Writing on the ConservativeHome website, Nick Timothy, head of the New Schools Network, accused the Government of David Cameron and George Osborne of being so keen to open up the Chinese market for British business, and draw Chinese investment to the UK, that they were not only overlooking China’s dismal record on human rights but were also potentially putting national security at risk.
Of particular concern was the proposed deal that would give Chinese state-owned companies a 33.5 per cent stake in the proposed power station at Hinkley Point, and possibly in two other new nuclear plants. Mr Timothy found it “baffling” that the Government should welcome this when “security experts ... are worried that the Chinese could use their role to build weaknesses into computer systems that will allow them to shut down Britain’s energy production at will.”
Mr Timothy is no longer working in the charitable sector. He is in Downing Street, doing the equivalent job to the one he used to do in the Home Office, as Theresa May’s chief of staff.

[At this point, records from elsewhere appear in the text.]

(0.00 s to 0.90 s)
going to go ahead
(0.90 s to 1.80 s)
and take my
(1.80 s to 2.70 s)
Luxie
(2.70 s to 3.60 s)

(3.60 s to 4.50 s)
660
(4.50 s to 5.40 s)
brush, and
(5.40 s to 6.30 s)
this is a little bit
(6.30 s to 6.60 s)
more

One Westminster insider once told The Spectator that this man, known as “Theresa’s brain”, influences her thinking “to an almost scary extent”.

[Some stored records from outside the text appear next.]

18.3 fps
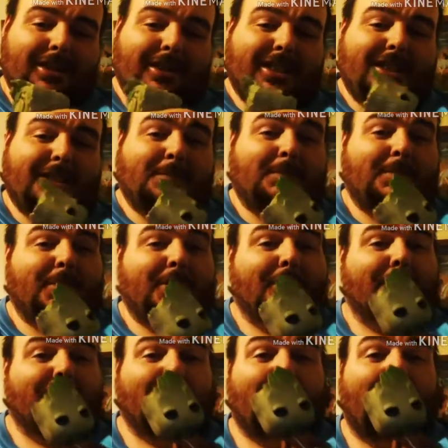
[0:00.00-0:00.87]
It's
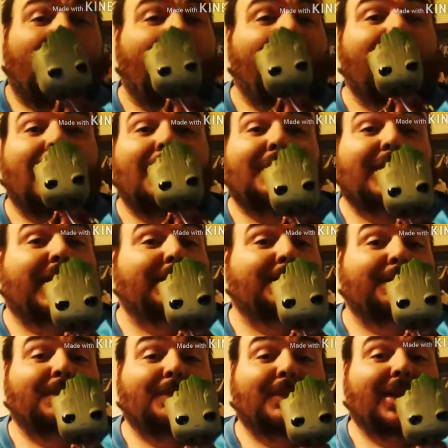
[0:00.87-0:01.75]
beautiful. I love
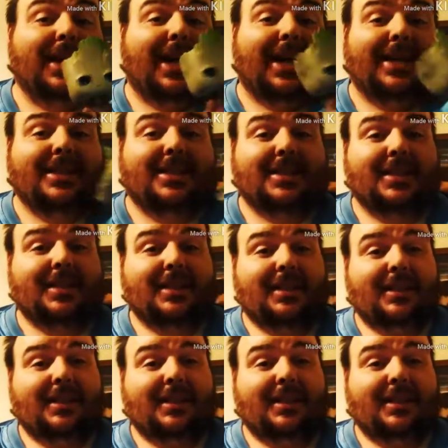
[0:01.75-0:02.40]
it, guys.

Therein could lie a large part of the explanation for the sudden and unexpected decision to put the entire Hinkley Point project on hold, on the very day when the contracts were to be ceremonially signed after the board the French energy firm, EDF, who were to pay two-thirds of the construction costs, had committed themselves to going ahead.

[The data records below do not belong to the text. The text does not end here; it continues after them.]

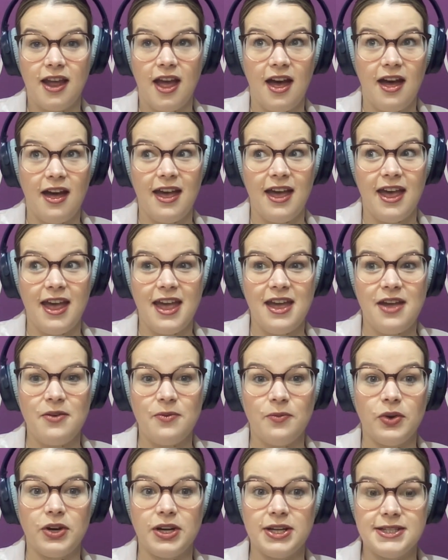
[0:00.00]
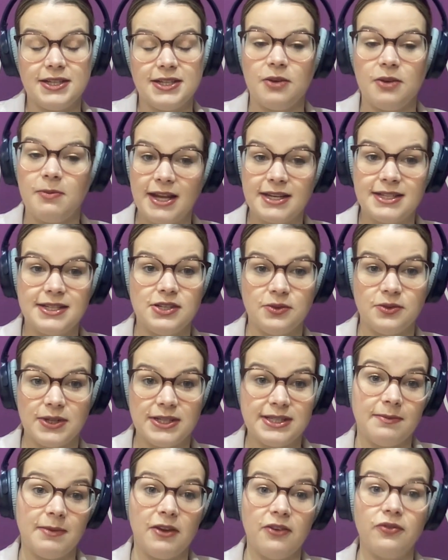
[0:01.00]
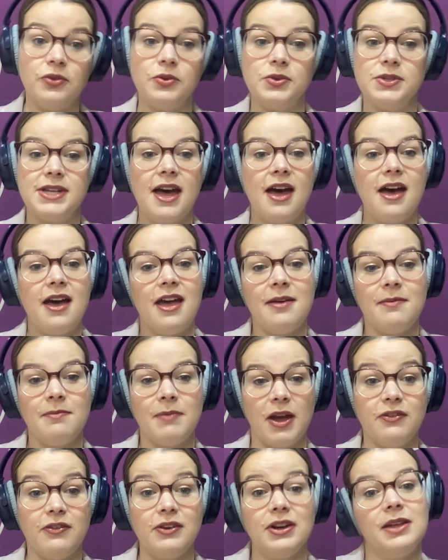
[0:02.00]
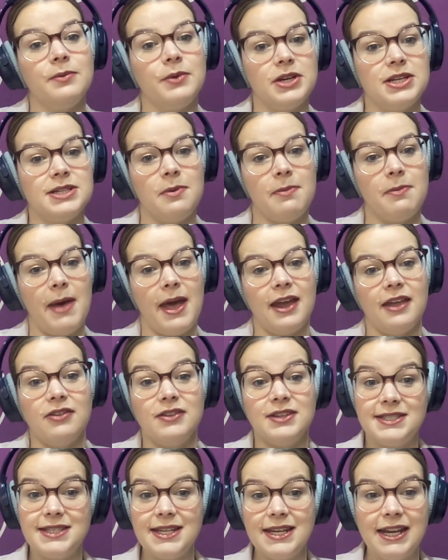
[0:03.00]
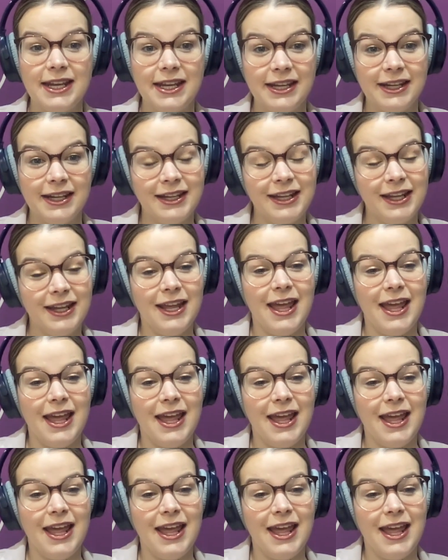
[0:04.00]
I wanted to go back to doing something full time. I really wanted to be back in the city.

Even if China were not ruled by a secretive dictatorship and were not home of some of the world’s most prolific and skilful computer hackers, there would still be a host of reasons for worrying about whether the Hinkley Point project was worth the risk.
It is a huge undertaking. The scheduled cost is £18bn, and the completion date 2025, but given that so much of the technology is new and complex, no one would be surprised if it ran over budget and late. The risk for EDF, who have to find £12bn of the construction costs, would be immense, which is why the company’s former finance director, Thomas Piquemal, vehemently opposed to the company’s involvement. He resigned in March.
But if it is successfully built, it will be a very nice earner for EDF and its Chinese partners, at the expense of the British public. For 35 years, they would be able to sell electricity to British consumers at a guaranteed price of £92.50 per megawatt hour of electricity, more than twice its present cost. One estimate is that the project could add £230 a year to the average electricity bill.
Some experts in this field, such as Anurag Gupta, nuclear director at KPMG UK, believe that the way forward is to give up on vast investments and build small modular nuclear reactors (SMRs) such as are already in use in India and Pakistan. He argues: “SMRs are not just seen as a way to provide a reliable, secure, affordable and clean source of energy. It’s hoped that the UK could eventually establish itself as a global centre of manufacturing for this technology, forging a burgeoning national industry that serves the rest of the world and creates thousands of new jobs.”
One political factor that Hinkley Point had going for it was the former Chancellor George Osborne and his penchant for grand projects such as HS2 or the “Northern Powerhouse”. Ed Davey, the Lib Dem who was Energy Secretary in the coalition government was also a convert. Neither Theresa May, nor the newly appointed Secretary of State for Business, Energy and Industrial Strategy, Greg Clark, was involved until now.
There are big political risks in delaying or cancelling this project. It threatens relations with China, that vast expanding market, and with France, at the onset of Brexit negotiations that will be difficult enough without getting into a dispute with EDF. But the new Prime Minister and her new Business Secretary evidently decided that being pushed into a decision of this magnitude in their first month in office was the greater risk.